Most researchers agree that no matter the size of the population, which is notoriously hard to measure, the rate of illegal immigration dropped sharply during the recession.
They disagree, however, on the causes. “The number of new undocumented immigrants coming in has plummeted,” Passel said. Other researchers conclude that the drop is not because fewer illegal immigrants are coming in, but because more are leaving. “The illegal population is falling significantly,” said Steve Camarota of the Center for Immigration Studies, which advocates reducing immigration. “The only way for that to happen is for a lot more people to be going home.”
The government demographers reached the same exact estimate — 10.8 million illegal immigrants nationwide — that Camarota concluded in his demographic study last year. But while most researchers cite the recession as the cause for the decline, Camarota said border enforcement plays an important part. “The decline in the population begins before the economy turns down,” he said. “That suggests that, at least initially, it’s because of the stepped-up enforcement that increased during the end of the Bush administration.”
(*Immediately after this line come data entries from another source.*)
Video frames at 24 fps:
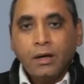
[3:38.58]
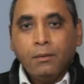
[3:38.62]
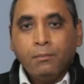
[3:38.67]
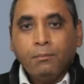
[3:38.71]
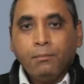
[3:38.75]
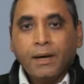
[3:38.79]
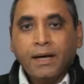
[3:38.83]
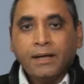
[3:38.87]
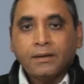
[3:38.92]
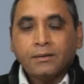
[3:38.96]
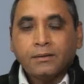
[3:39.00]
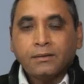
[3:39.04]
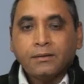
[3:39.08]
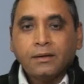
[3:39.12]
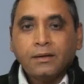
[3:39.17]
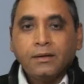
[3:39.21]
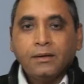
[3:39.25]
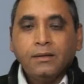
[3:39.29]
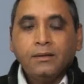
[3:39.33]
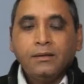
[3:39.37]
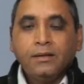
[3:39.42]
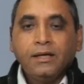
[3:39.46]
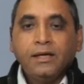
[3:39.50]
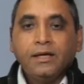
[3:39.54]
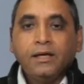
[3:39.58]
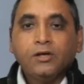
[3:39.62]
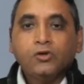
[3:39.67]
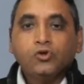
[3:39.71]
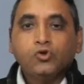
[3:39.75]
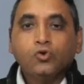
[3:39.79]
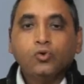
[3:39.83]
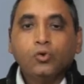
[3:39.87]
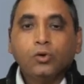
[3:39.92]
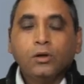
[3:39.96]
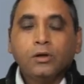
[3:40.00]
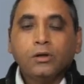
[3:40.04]
But the
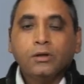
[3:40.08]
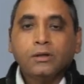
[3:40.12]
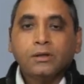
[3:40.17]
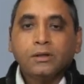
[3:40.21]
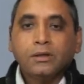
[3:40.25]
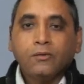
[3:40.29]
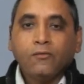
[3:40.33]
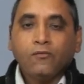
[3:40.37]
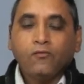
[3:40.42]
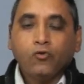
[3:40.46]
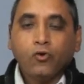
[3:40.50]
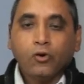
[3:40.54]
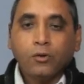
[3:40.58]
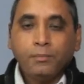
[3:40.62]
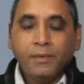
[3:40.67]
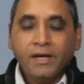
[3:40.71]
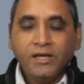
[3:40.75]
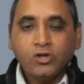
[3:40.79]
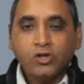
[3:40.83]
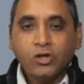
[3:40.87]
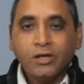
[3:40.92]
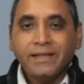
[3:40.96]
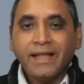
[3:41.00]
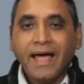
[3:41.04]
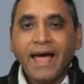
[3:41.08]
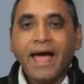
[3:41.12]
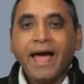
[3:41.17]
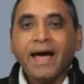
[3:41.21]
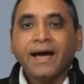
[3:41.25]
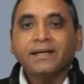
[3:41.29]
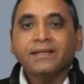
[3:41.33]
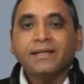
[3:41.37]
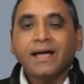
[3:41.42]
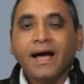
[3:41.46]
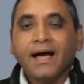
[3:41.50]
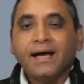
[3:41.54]
sugar formation
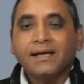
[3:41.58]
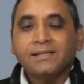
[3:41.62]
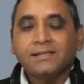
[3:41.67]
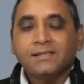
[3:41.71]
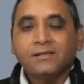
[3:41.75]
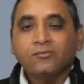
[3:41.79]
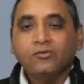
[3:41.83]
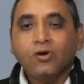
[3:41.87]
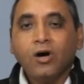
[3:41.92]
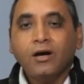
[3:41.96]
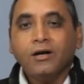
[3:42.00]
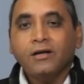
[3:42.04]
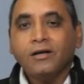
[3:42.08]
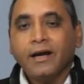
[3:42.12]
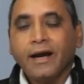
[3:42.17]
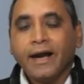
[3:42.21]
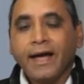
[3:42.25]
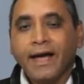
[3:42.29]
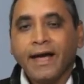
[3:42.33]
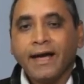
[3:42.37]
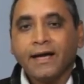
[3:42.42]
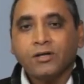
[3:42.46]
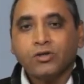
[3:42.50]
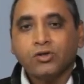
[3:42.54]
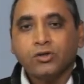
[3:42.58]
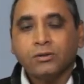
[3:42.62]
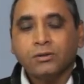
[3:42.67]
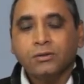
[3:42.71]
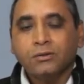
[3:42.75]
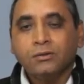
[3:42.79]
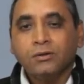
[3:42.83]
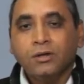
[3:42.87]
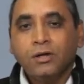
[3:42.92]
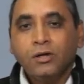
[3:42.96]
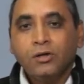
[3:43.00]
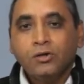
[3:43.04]
acts as a dark
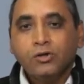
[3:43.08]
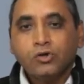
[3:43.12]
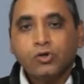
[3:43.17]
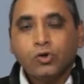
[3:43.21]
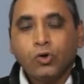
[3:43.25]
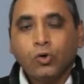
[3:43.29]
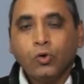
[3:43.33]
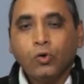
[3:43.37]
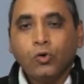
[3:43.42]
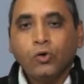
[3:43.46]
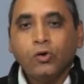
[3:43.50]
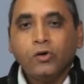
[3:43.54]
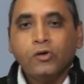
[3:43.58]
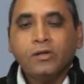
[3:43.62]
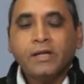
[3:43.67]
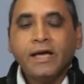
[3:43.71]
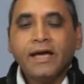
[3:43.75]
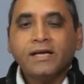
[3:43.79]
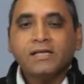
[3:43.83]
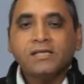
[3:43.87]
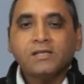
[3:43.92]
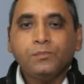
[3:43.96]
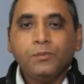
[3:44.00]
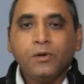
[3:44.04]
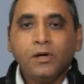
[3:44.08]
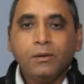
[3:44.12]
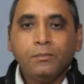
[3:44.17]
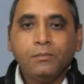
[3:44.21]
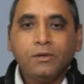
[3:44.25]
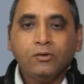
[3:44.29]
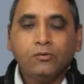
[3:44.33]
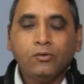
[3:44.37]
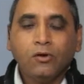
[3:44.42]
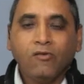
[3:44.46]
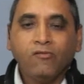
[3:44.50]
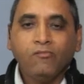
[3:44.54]
reaction, so the
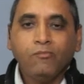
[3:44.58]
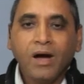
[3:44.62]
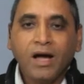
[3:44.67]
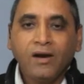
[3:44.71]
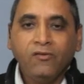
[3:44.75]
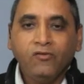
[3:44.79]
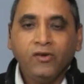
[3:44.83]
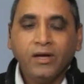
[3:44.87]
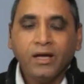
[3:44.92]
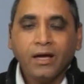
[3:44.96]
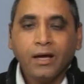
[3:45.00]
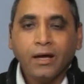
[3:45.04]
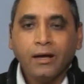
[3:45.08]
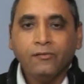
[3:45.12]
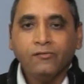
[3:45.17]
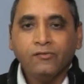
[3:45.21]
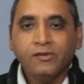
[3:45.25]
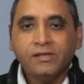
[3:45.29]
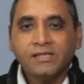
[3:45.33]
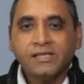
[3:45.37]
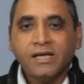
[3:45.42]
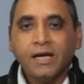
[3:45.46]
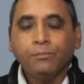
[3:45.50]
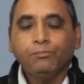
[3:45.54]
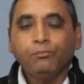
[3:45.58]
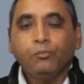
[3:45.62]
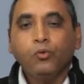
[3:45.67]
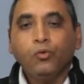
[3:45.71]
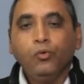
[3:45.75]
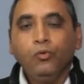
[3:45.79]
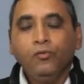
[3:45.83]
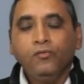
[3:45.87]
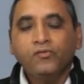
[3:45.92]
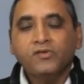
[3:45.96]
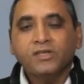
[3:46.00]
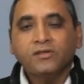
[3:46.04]
experiment of Malvin-Calvin that
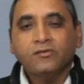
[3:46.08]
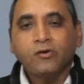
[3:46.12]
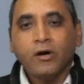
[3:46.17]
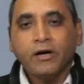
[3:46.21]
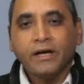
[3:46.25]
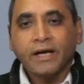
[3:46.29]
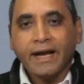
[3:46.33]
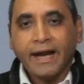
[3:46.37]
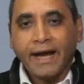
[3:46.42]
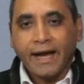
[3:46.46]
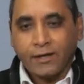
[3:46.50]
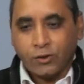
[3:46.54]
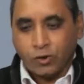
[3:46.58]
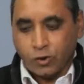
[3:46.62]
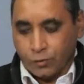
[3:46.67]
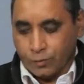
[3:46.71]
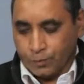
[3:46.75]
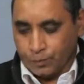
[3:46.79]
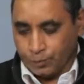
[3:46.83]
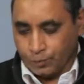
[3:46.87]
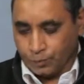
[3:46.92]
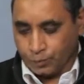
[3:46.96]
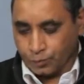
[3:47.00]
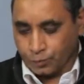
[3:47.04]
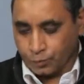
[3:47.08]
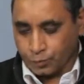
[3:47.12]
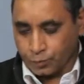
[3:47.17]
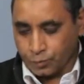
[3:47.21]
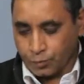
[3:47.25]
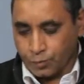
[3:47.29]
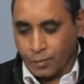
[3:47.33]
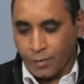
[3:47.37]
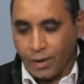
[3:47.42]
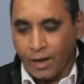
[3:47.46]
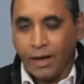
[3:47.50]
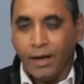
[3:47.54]
proves the dark reaction.
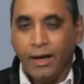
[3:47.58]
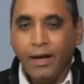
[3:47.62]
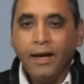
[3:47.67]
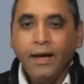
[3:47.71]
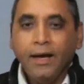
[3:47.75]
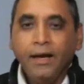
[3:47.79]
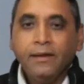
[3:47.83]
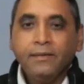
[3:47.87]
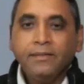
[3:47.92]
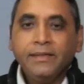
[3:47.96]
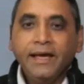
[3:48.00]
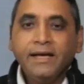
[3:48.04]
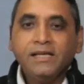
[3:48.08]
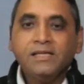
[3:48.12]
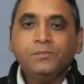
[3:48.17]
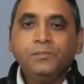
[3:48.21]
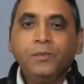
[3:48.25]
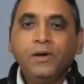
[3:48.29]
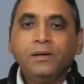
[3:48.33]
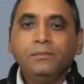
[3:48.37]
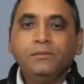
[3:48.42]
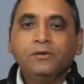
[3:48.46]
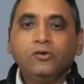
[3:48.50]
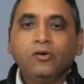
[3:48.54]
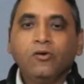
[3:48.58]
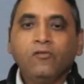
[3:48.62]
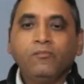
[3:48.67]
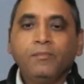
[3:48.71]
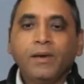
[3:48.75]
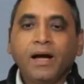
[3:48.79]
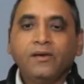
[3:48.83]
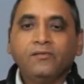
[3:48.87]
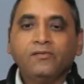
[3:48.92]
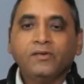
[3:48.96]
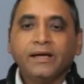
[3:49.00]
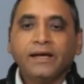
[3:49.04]
The experiment of
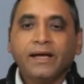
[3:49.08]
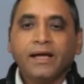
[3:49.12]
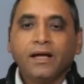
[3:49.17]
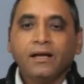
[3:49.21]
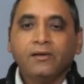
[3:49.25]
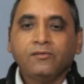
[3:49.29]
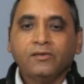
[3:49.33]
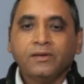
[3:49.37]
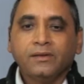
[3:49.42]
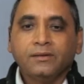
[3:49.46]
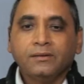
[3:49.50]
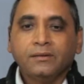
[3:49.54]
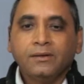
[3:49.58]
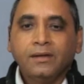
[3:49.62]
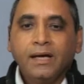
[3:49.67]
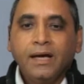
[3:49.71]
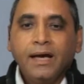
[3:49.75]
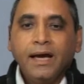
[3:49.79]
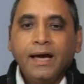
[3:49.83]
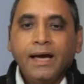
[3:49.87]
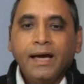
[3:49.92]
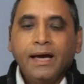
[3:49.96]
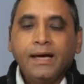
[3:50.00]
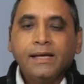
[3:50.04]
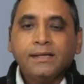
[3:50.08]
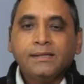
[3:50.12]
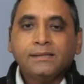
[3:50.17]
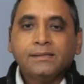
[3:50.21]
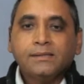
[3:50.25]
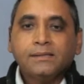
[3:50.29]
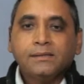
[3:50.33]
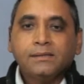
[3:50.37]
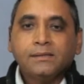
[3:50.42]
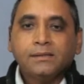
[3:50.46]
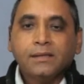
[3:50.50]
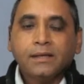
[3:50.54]
Malvin-Calvin
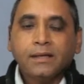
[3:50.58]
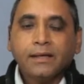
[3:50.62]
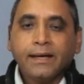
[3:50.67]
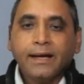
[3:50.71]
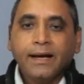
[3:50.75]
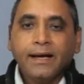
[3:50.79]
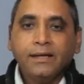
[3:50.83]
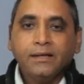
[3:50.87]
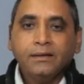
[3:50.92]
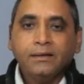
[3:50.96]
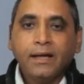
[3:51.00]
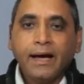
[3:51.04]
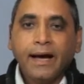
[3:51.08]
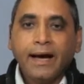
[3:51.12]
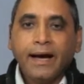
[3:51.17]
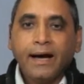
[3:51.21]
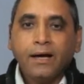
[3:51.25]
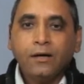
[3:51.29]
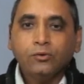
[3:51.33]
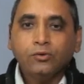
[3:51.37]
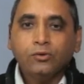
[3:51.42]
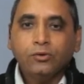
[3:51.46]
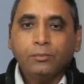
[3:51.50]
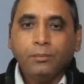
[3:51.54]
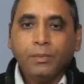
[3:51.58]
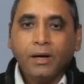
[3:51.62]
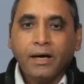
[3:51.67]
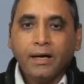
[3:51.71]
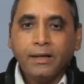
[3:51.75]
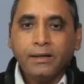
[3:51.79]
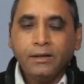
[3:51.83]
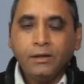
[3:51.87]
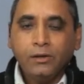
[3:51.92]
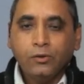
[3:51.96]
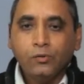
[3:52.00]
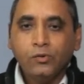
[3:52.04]
is carried out
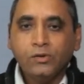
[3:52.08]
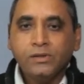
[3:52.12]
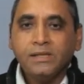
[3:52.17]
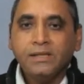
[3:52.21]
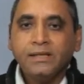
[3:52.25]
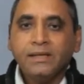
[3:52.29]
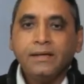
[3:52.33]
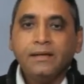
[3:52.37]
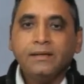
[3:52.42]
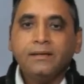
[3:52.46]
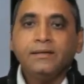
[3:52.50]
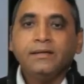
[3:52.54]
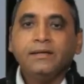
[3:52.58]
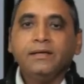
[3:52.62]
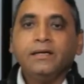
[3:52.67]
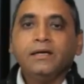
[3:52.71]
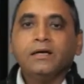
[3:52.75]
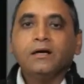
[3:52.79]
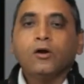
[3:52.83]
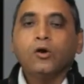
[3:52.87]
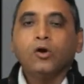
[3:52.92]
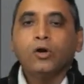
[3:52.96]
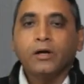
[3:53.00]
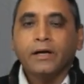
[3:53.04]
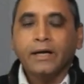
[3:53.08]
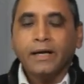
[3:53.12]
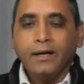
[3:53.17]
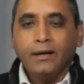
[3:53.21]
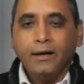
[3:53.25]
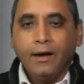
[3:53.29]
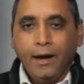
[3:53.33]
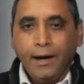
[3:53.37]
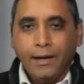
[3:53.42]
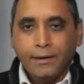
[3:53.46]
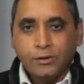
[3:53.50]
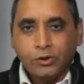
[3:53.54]
by using the
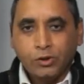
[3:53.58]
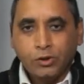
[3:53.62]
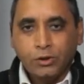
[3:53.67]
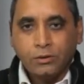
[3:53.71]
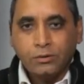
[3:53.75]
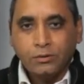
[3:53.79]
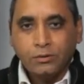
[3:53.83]
chlorella algae.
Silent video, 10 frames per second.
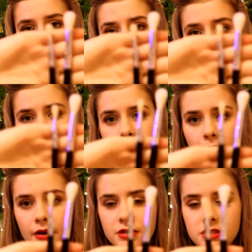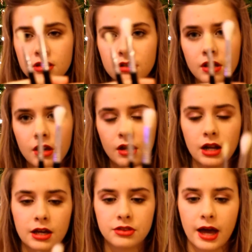the size comparison
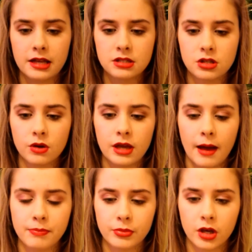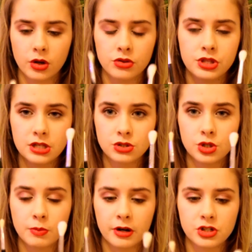like that. So yeah, I got these
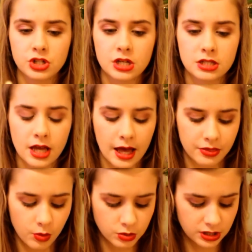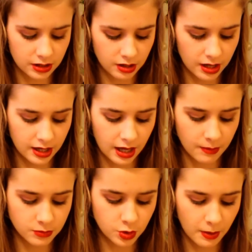two brushes, and altogether it
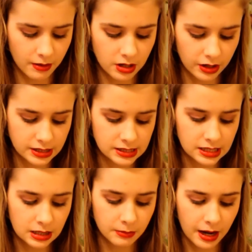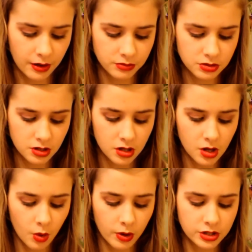came to about £19,
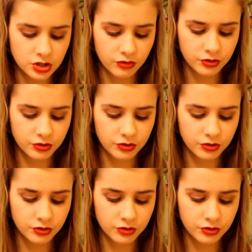which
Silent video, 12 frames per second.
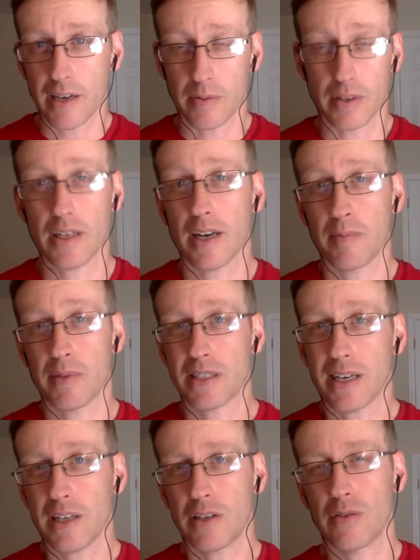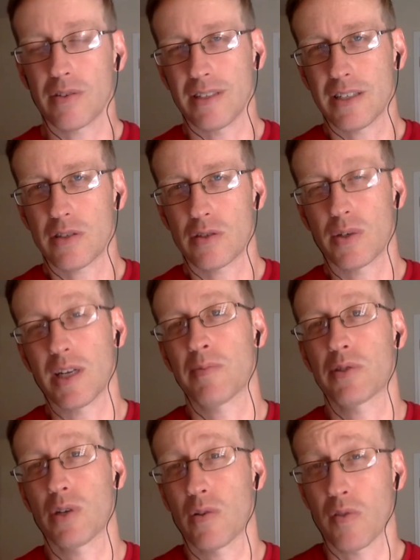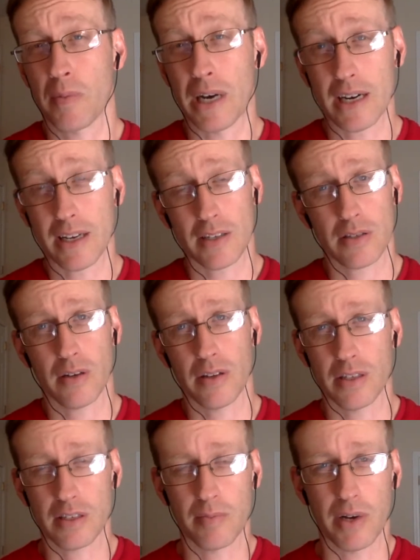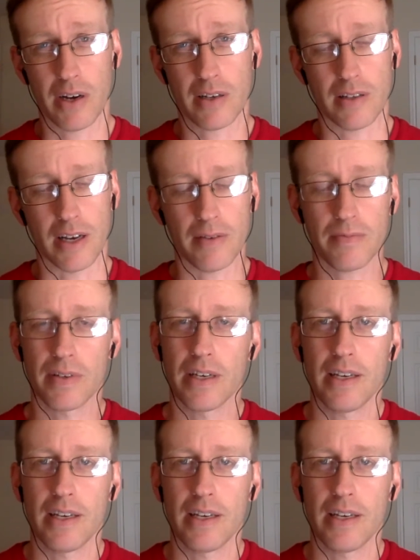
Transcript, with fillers: really, I'm assigning you to listen to an episode of a podcast called This American Life.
Other analysts disagree, saying that slower migration flows are a worldwide trend associated with the economic downturn. “It’s really driven by fewer people coming in,” said Jeanne Batalova, a researcher with the Migration Policy Institute based in Washington, D.C. “People are staying put wherever they are. They are less likely to migrate, but if they’re already in the country, the preferred destination, they will do their best to stay and weather the storm. That’s particularly the case for undocumented immigrants.”
There are no estimates of how the population of unauthorized immigrants has changed in the first year of the Obama administration, but demographers are likely to begin guessing later this year when the Census Bureau releases new population estimates for 2009.